Records shown:
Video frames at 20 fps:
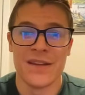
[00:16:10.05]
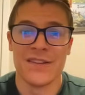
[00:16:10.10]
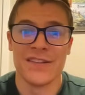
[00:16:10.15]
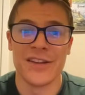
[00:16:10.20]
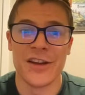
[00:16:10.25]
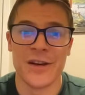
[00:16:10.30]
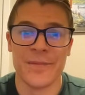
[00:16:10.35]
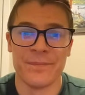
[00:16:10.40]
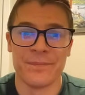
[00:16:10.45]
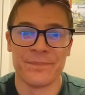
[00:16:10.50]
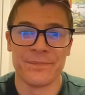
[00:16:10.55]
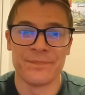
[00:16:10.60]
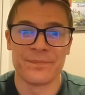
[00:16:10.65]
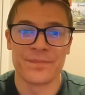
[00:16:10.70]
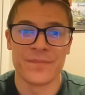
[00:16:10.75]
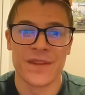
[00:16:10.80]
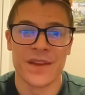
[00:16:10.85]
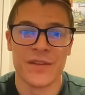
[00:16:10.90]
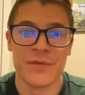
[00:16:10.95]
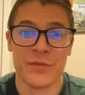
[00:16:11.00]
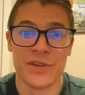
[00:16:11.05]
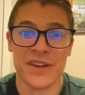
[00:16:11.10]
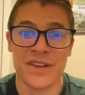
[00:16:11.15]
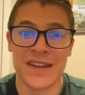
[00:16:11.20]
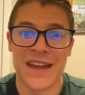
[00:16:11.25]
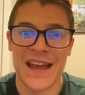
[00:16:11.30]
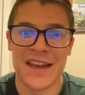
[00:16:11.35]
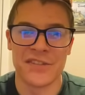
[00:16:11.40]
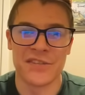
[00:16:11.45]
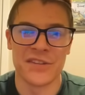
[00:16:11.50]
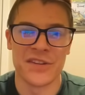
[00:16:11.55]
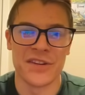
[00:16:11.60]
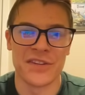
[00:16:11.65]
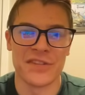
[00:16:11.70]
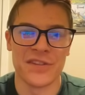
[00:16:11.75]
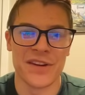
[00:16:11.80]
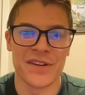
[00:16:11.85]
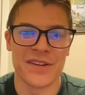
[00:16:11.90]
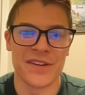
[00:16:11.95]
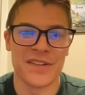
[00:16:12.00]
So, or disaster
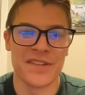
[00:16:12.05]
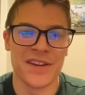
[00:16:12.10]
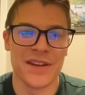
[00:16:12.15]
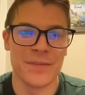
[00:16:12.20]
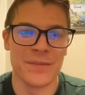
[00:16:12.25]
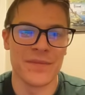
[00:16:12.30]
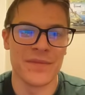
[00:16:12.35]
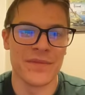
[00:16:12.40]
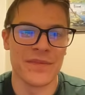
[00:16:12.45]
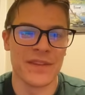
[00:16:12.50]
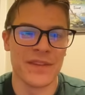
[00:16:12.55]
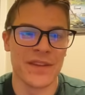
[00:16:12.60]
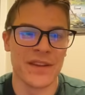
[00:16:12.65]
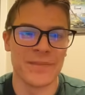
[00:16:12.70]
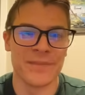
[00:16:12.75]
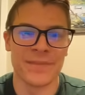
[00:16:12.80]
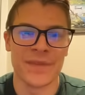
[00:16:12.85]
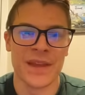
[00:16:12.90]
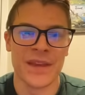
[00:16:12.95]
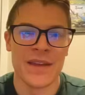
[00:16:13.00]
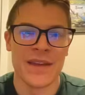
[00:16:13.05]
destruction, same thing.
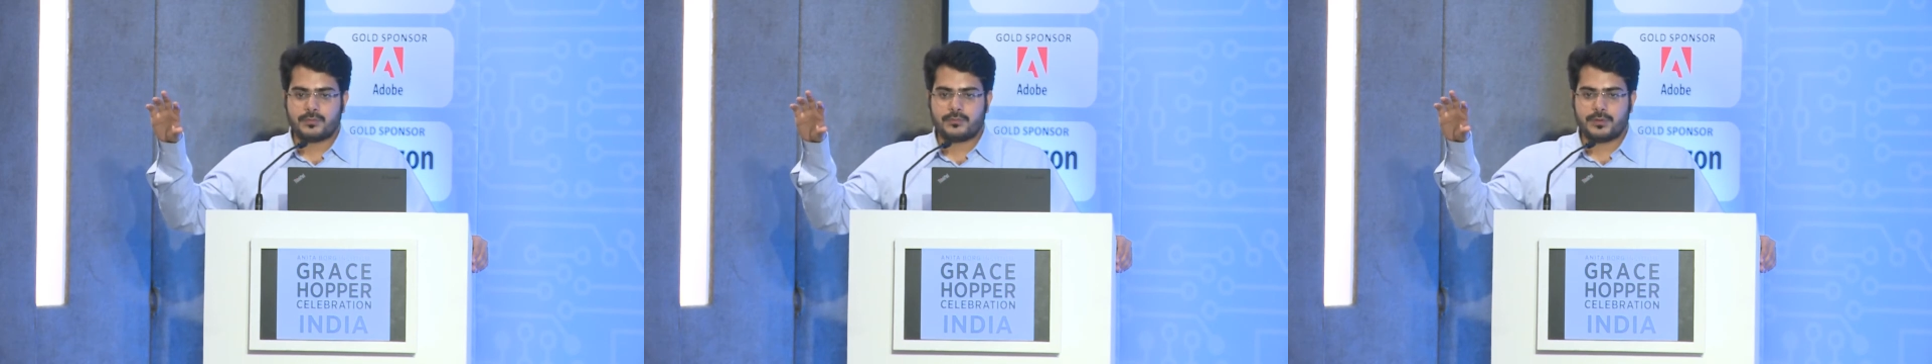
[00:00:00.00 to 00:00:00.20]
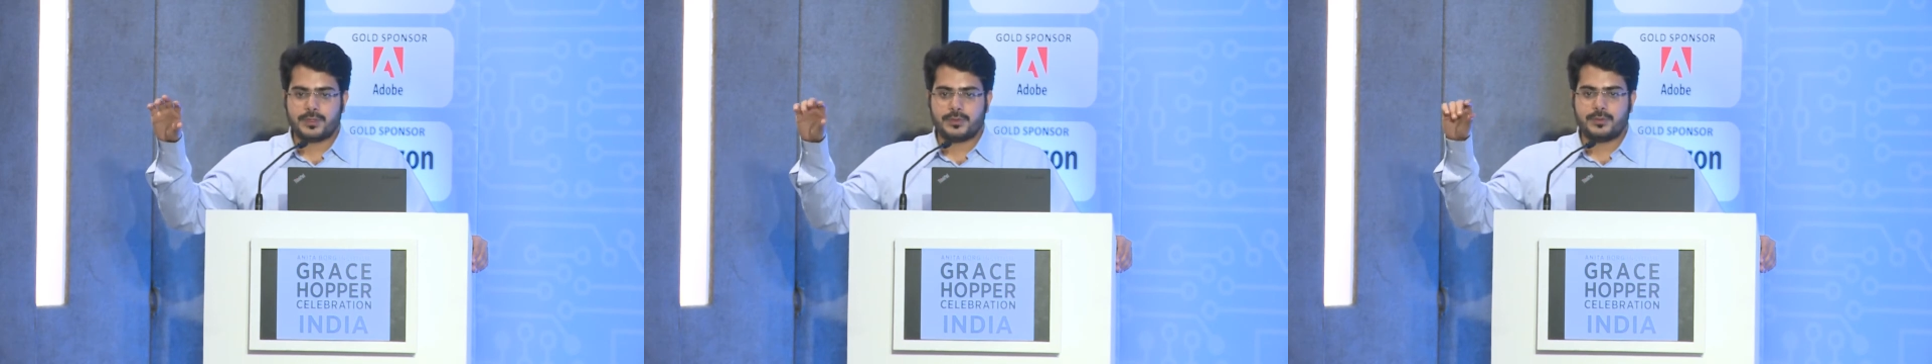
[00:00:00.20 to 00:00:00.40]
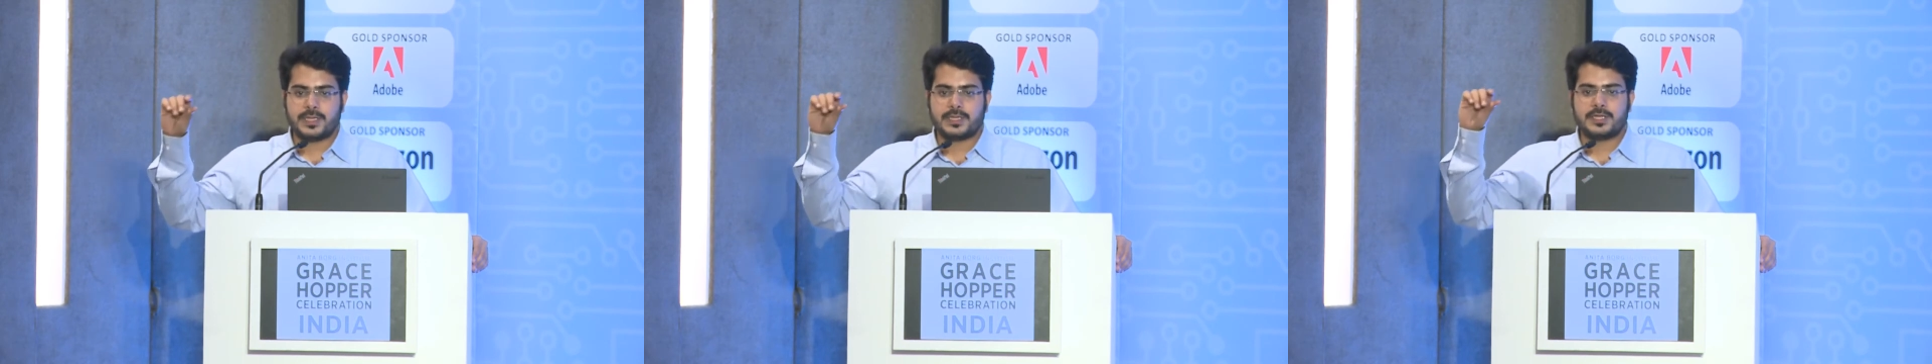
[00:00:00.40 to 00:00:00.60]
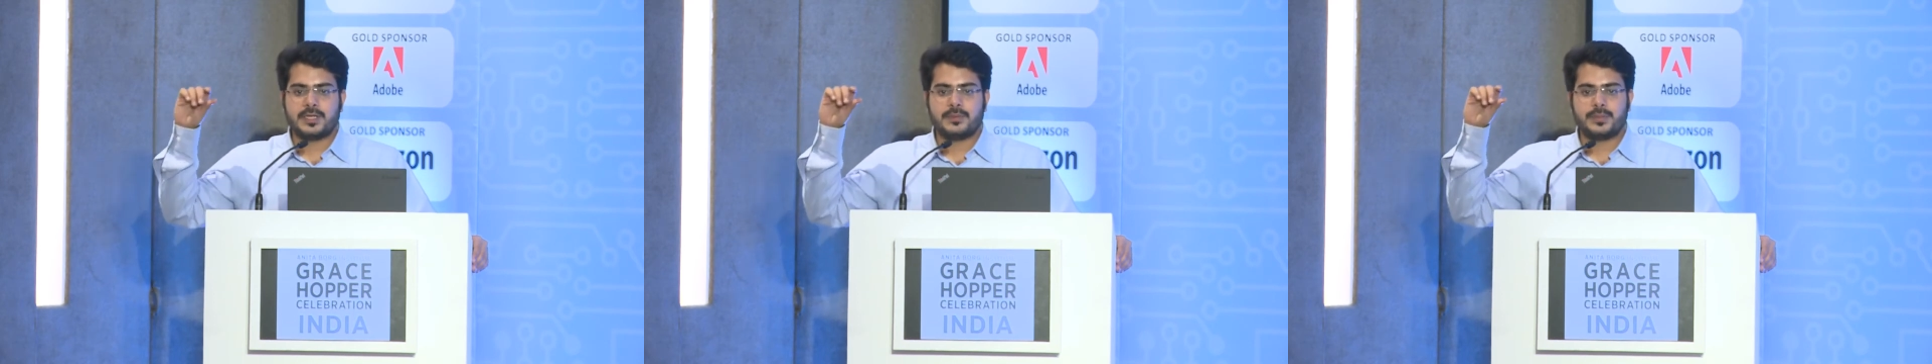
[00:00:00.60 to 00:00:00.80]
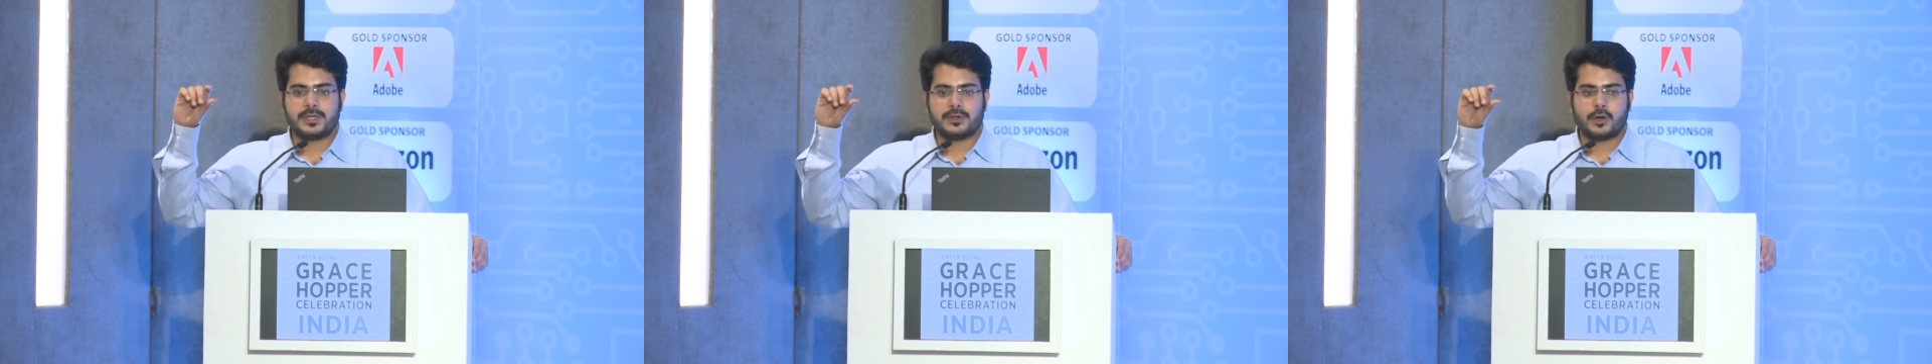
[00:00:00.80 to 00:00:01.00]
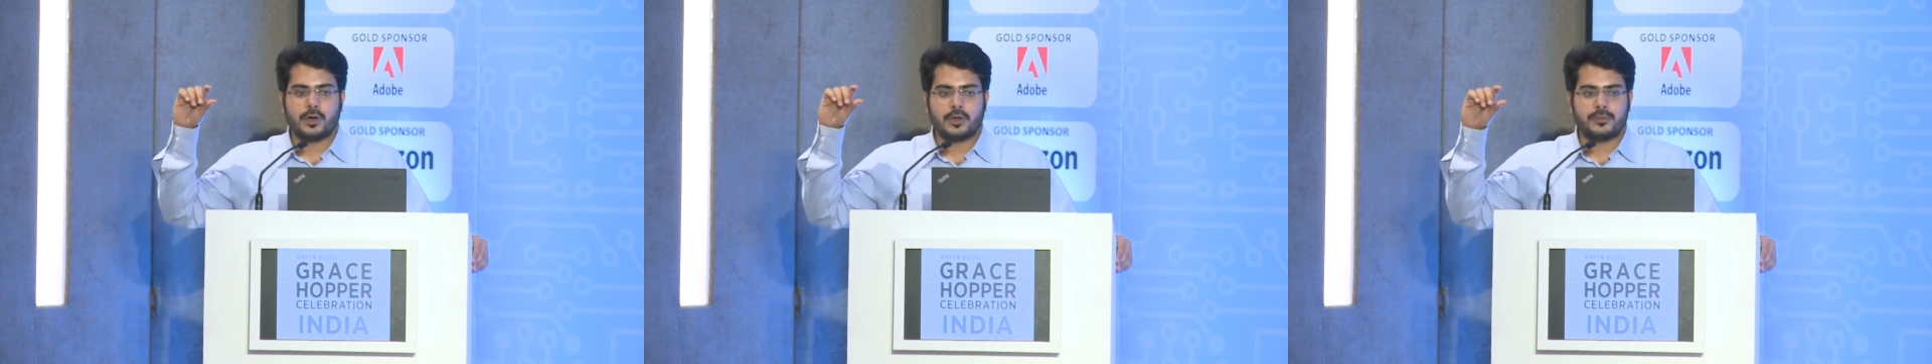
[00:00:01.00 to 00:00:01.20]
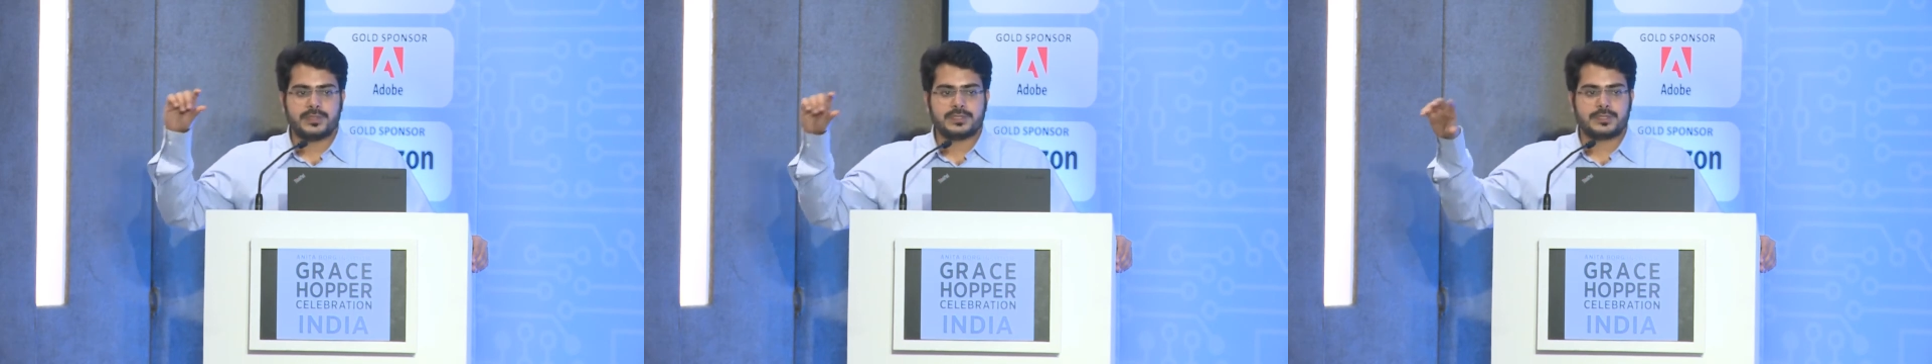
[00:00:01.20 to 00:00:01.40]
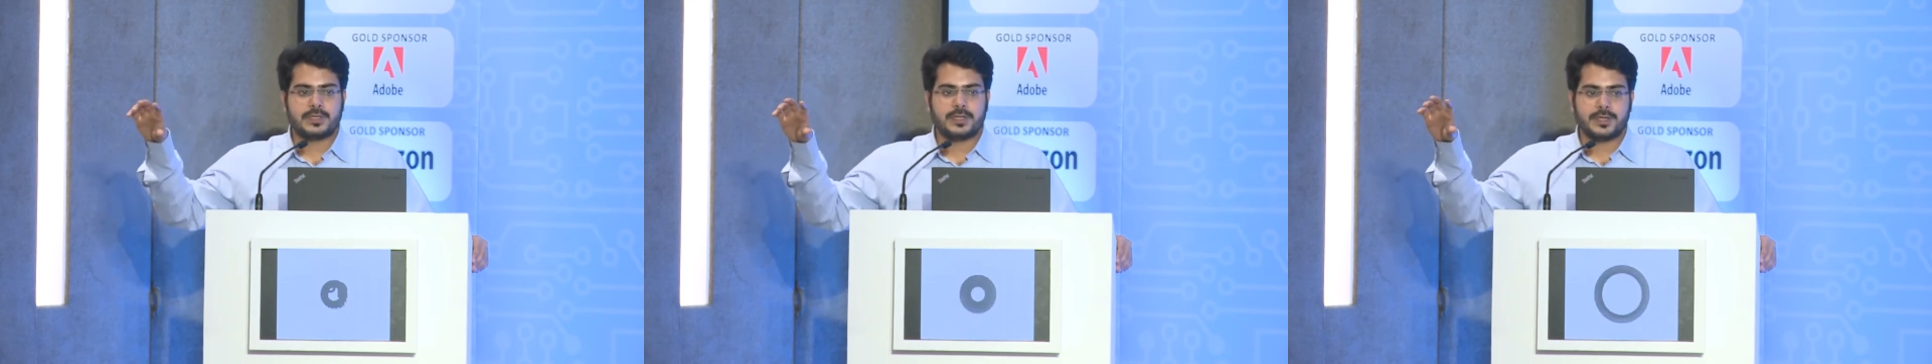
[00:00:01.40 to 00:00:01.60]
for you and keep it
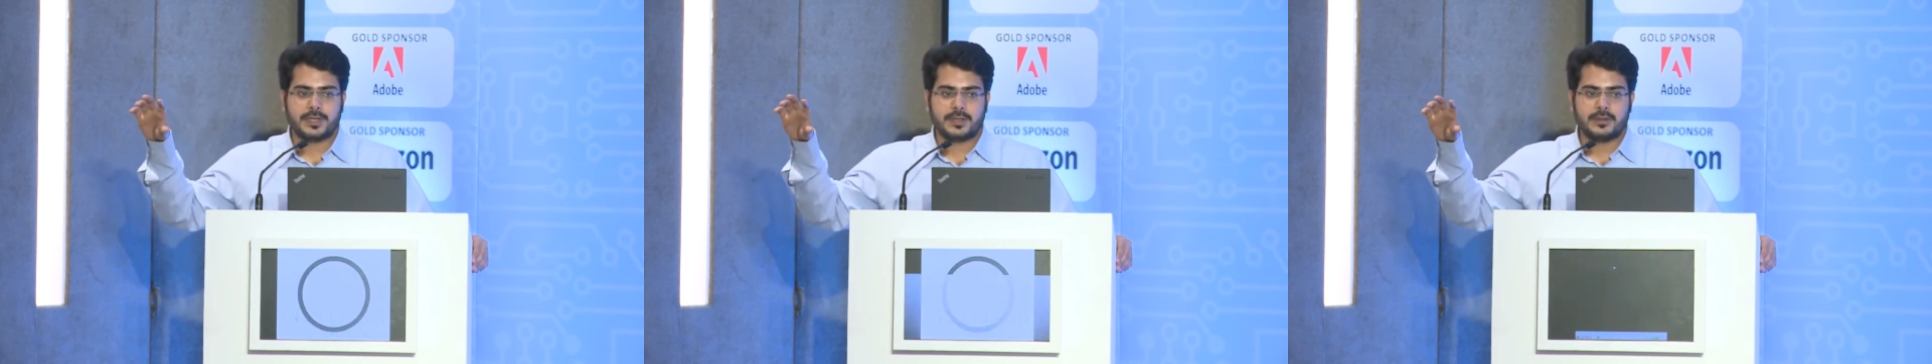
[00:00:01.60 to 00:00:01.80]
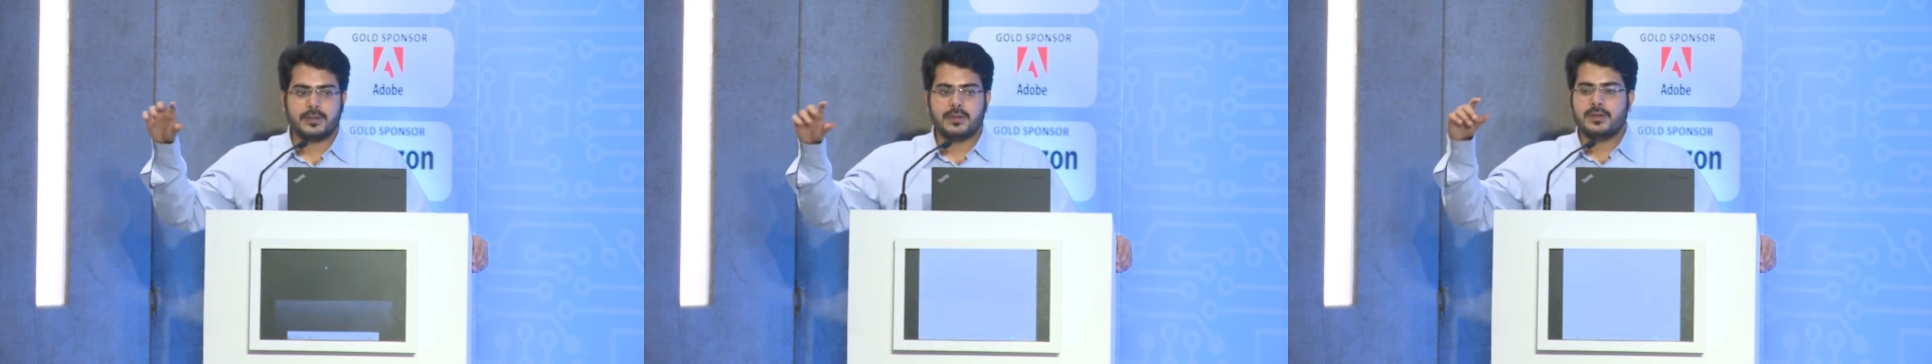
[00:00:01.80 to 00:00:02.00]
always running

What to work on: Reproduce every record exactly; images stay out.

Reply:
Video frames at 20 fps:
[00:16:10.05]
[00:16:10.10]
[00:16:10.15]
[00:16:10.20]
[00:16:10.25]
[00:16:10.30]
[00:16:10.35]
[00:16:10.40]
[00:16:10.45]
[00:16:10.50]
[00:16:10.55]
[00:16:10.60]
[00:16:10.65]
[00:16:10.70]
[00:16:10.75]
[00:16:10.80]
[00:16:10.85]
[00:16:10.90]
[00:16:10.95]
[00:16:11.00]
[00:16:11.05]
[00:16:11.10]
[00:16:11.15]
[00:16:11.20]
[00:16:11.25]
[00:16:11.30]
[00:16:11.35]
[00:16:11.40]
[00:16:11.45]
[00:16:11.50]
[00:16:11.55]
[00:16:11.60]
[00:16:11.65]
[00:16:11.70]
[00:16:11.75]
[00:16:11.80]
[00:16:11.85]
[00:16:11.90]
[00:16:11.95]
[00:16:12.00]
So, or disaster
[00:16:12.05]
[00:16:12.10]
[00:16:12.15]
[00:16:12.20]
[00:16:12.25]
[00:16:12.30]
[00:16:12.35]
[00:16:12.40]
[00:16:12.45]
[00:16:12.50]
[00:16:12.55]
[00:16:12.60]
[00:16:12.65]
[00:16:12.70]
[00:16:12.75]
[00:16:12.80]
[00:16:12.85]
[00:16:12.90]
[00:16:12.95]
[00:16:13.00]
[00:16:13.05]
destruction, same thing.
[00:00:00.00 to 00:00:00.20]
[00:00:00.20 to 00:00:00.40]
[00:00:00.40 to 00:00:00.60]
[00:00:00.60 to 00:00:00.80]
[00:00:00.80 to 00:00:01.00]
[00:00:01.00 to 00:00:01.20]
[00:00:01.20 to 00:00:01.40]
[00:00:01.40 to 00:00:01.60]
for you and keep it
[00:00:01.60 to 00:00:01.80]
[00:00:01.80 to 00:00:02.00]
always running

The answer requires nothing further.